研究課題
本研究では特発性水頭症患者(iNPH)や神経変性疾患患者の頭部MR撮像を行い、脳室/くも膜下腔の脳脊髄液や脳実質の体積と、水分子の異方性との相関を検索し、疾患ごとにiNPHとの類似性を検索すると共に、集学的アプローチにて疾患特異性の指標を明らかにして鑑別能向上をはかることを目的とする。MRの解析手法としては、拡散テンソル画像を用いて、脳内のglympatic systemの指標になるALPS Indexや脳実質、脳室のvolume測定などの解析を行い、神経変性疾患における脳内の脳脊髄液の動態を検索する。まずアルツハイマー型認知症患者において、21例のAD患者と36例の正常対照者として、DTI-ALPS indexとPiB でのアミロイドPETとTHKのタウ PETで求めたstandard uptake value ratio (SUVR)との相関を検索したところ、前者と両側側頭葉、左頭頂葉と後部帯状回に、後者と両側側頭葉と右頭頂葉に負の相関を認めた。つまりアミロイドやタウが側頭・頭頂葉に沈着するに従って、glympaticの流れが低下する結果を示した。次いで水頭症をきたすことが多いとされる進行性核上性麻痺(PSP)に関しての研究であるが、患者24人と42例の健常者を比較して、DTI-ALPS indexと脳実質の白質体積の相関を検索したところ、ALPS indexと脳幹で正の相関を認めた。つまり脳幹の萎縮が進行するほど、glympatic systemの障害が強くなる、という結論であった。
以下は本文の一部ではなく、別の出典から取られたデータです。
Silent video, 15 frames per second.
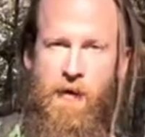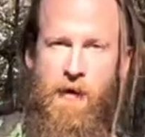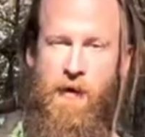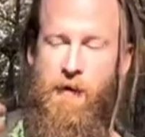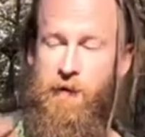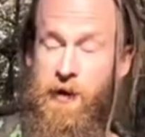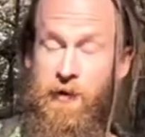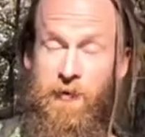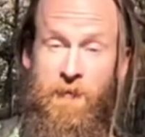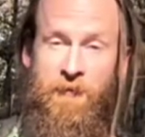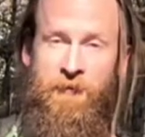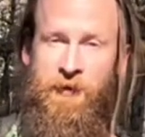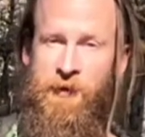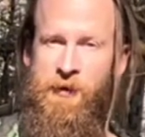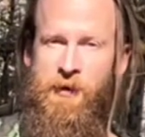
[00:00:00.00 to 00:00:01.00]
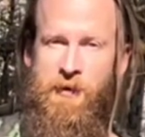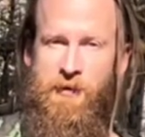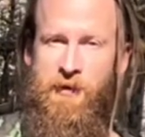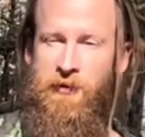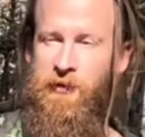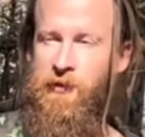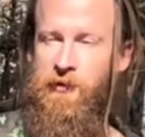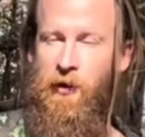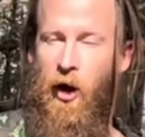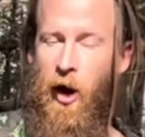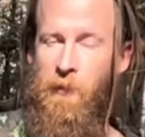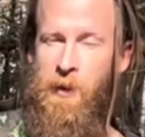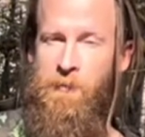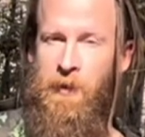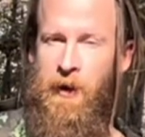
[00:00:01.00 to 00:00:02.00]
I've got some food. This is
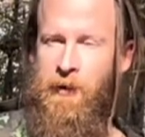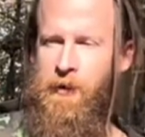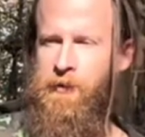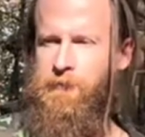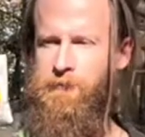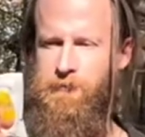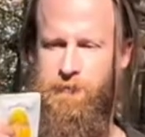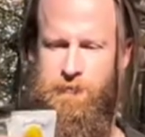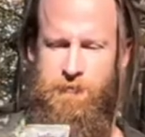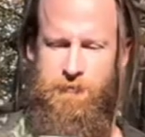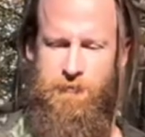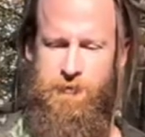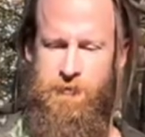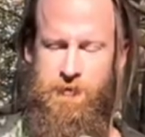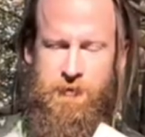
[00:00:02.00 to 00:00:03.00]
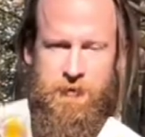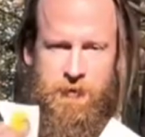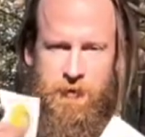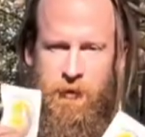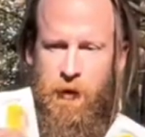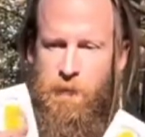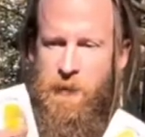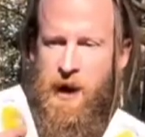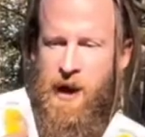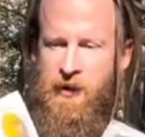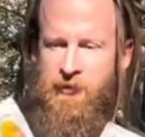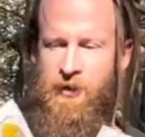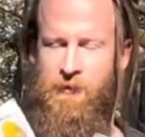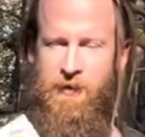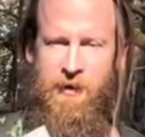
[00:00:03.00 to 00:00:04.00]
almond butter, two little packs
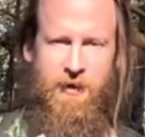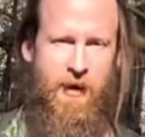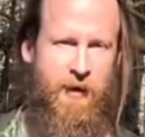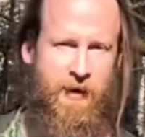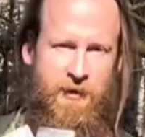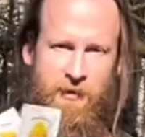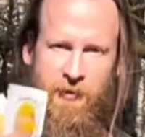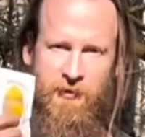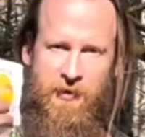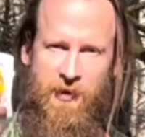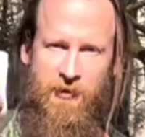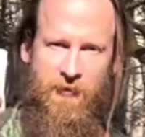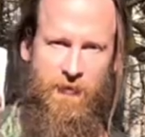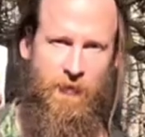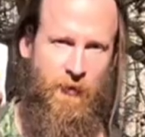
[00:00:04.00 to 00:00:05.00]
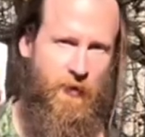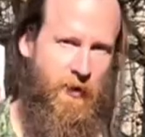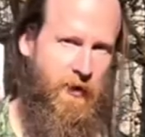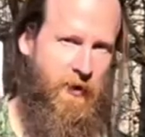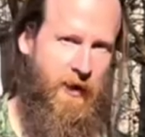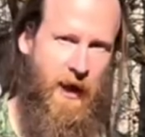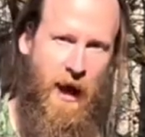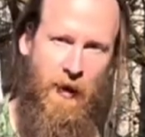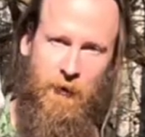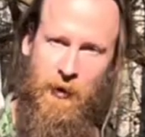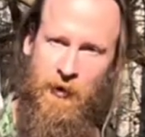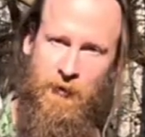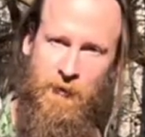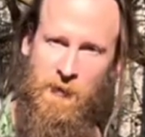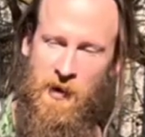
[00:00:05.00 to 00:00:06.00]
of it. I can use this for
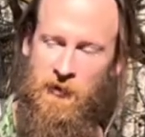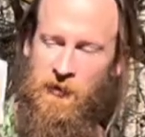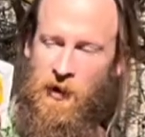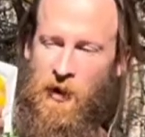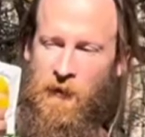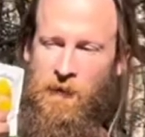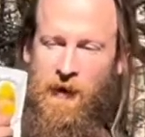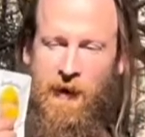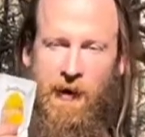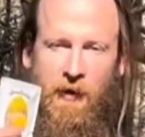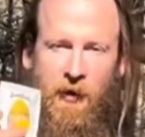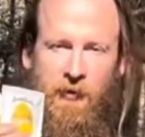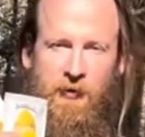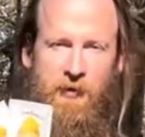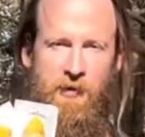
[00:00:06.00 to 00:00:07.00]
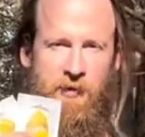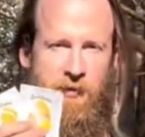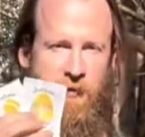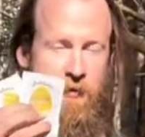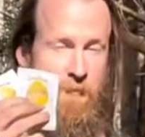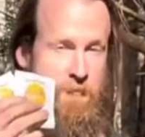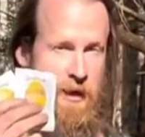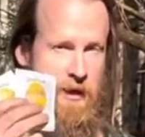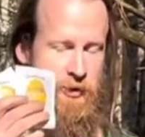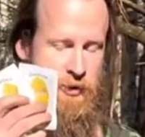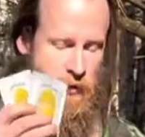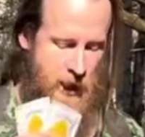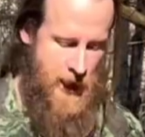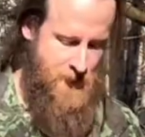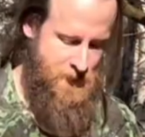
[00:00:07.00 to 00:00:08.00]
calories for myself. I can also use this to bait
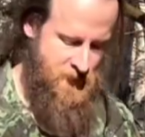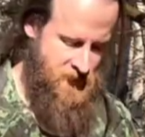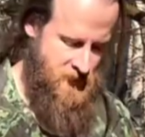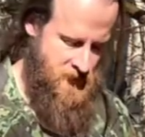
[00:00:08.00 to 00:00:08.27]
traps.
また剖検脳もMRI撮像を行い、生前脳MRIと形態の比較もして、生前脳と剖検脳で形態が異なる症例が見られ、脳内の水の流れが大きく関与することが示唆された。
2: おおむね順調に進展している
これまで神経変性疾患患者60名(パーキンソン病31名、レビー小体性認知症65、アルツハイマー病30例、進行性核上性麻痺24名、皮質基底核変性症5名、多系統萎縮症20名、脊髄小脳変性症12名)、正常ボランティア40名のMRIを撮像した。また14例(PD 3例,CBD 3例,以下各1例;LATE+PART,HDLS,SSPE,Pompe病,NIID,白質脳症,痙攣後脳症,ALS)の剖検脳MRI撮像を行った.
患者の検査は引き続き行う。特に剖検脳のMRIに力を入れて症例の集積を行い、生前の脳MRIと比較検討していきたい。
COVID-19の影響で、学会の出張が少なくなったため。